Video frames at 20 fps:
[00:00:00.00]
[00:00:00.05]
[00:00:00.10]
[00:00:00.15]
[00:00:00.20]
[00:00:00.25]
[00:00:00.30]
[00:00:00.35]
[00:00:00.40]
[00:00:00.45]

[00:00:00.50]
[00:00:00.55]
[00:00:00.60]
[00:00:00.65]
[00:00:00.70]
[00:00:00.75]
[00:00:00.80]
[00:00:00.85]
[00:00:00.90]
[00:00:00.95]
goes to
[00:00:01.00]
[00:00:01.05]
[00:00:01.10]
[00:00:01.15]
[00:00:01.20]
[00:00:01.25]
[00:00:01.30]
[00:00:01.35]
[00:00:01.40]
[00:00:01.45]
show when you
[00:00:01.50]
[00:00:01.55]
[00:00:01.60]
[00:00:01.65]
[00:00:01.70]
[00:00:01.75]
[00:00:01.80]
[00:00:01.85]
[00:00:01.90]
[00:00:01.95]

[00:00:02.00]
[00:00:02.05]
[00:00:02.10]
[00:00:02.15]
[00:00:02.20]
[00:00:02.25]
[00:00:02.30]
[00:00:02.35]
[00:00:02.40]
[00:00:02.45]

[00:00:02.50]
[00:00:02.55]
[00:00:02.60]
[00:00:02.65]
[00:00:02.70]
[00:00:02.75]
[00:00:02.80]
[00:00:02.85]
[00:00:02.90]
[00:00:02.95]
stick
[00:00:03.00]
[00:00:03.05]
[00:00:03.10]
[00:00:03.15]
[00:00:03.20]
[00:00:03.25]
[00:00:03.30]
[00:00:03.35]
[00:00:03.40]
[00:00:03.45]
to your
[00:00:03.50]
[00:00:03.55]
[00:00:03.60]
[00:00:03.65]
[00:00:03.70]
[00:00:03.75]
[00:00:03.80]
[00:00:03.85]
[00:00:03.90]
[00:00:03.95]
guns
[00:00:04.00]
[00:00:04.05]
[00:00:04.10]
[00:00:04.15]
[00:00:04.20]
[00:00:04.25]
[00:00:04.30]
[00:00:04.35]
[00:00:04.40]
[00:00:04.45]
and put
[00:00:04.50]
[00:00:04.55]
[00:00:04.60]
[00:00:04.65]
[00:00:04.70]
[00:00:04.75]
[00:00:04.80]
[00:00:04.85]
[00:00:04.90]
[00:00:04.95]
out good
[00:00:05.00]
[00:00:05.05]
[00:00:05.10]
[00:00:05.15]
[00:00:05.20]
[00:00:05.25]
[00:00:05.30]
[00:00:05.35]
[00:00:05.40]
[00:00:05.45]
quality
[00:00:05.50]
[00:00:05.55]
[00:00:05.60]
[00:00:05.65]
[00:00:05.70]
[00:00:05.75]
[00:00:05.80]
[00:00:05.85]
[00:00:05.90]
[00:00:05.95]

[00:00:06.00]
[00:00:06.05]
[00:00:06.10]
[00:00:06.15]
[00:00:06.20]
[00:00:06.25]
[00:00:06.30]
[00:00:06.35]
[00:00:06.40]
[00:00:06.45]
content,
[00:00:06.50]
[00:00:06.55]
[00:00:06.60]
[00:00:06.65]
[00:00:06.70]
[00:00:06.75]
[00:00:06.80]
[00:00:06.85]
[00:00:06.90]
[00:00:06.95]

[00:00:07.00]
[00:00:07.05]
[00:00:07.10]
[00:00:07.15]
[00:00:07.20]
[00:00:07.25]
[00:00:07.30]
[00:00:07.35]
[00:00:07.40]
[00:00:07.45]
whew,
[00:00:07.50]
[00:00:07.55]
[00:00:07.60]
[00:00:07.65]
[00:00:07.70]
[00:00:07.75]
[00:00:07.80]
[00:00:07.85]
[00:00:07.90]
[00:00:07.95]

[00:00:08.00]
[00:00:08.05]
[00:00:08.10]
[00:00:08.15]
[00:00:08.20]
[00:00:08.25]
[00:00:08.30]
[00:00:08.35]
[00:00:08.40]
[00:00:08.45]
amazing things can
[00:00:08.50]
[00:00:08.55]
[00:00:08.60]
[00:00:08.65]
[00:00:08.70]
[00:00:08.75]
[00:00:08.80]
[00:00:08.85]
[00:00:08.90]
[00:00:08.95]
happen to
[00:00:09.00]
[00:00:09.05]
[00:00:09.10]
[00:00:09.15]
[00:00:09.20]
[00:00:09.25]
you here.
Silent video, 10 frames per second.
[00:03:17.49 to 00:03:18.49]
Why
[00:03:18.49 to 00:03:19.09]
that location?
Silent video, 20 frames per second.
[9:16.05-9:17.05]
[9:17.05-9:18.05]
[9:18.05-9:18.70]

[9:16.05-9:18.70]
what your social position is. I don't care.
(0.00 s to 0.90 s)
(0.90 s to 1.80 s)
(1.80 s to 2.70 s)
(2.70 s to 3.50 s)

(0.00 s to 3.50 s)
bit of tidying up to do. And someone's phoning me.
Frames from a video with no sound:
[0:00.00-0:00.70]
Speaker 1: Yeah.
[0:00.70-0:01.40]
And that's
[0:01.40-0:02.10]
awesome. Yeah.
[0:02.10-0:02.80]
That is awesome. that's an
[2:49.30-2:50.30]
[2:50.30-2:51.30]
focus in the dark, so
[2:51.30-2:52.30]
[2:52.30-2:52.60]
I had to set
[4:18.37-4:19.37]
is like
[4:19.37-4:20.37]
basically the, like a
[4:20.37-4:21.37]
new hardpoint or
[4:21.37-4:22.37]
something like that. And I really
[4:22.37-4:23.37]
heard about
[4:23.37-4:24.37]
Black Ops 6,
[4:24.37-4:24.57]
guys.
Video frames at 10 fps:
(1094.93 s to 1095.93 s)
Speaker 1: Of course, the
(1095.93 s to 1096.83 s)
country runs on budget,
—————
Directions for this task
Show the lines of the records that contain the word "second".

Answer section
Silent video, 10 frames per second.
Silent video, 20 frames per second.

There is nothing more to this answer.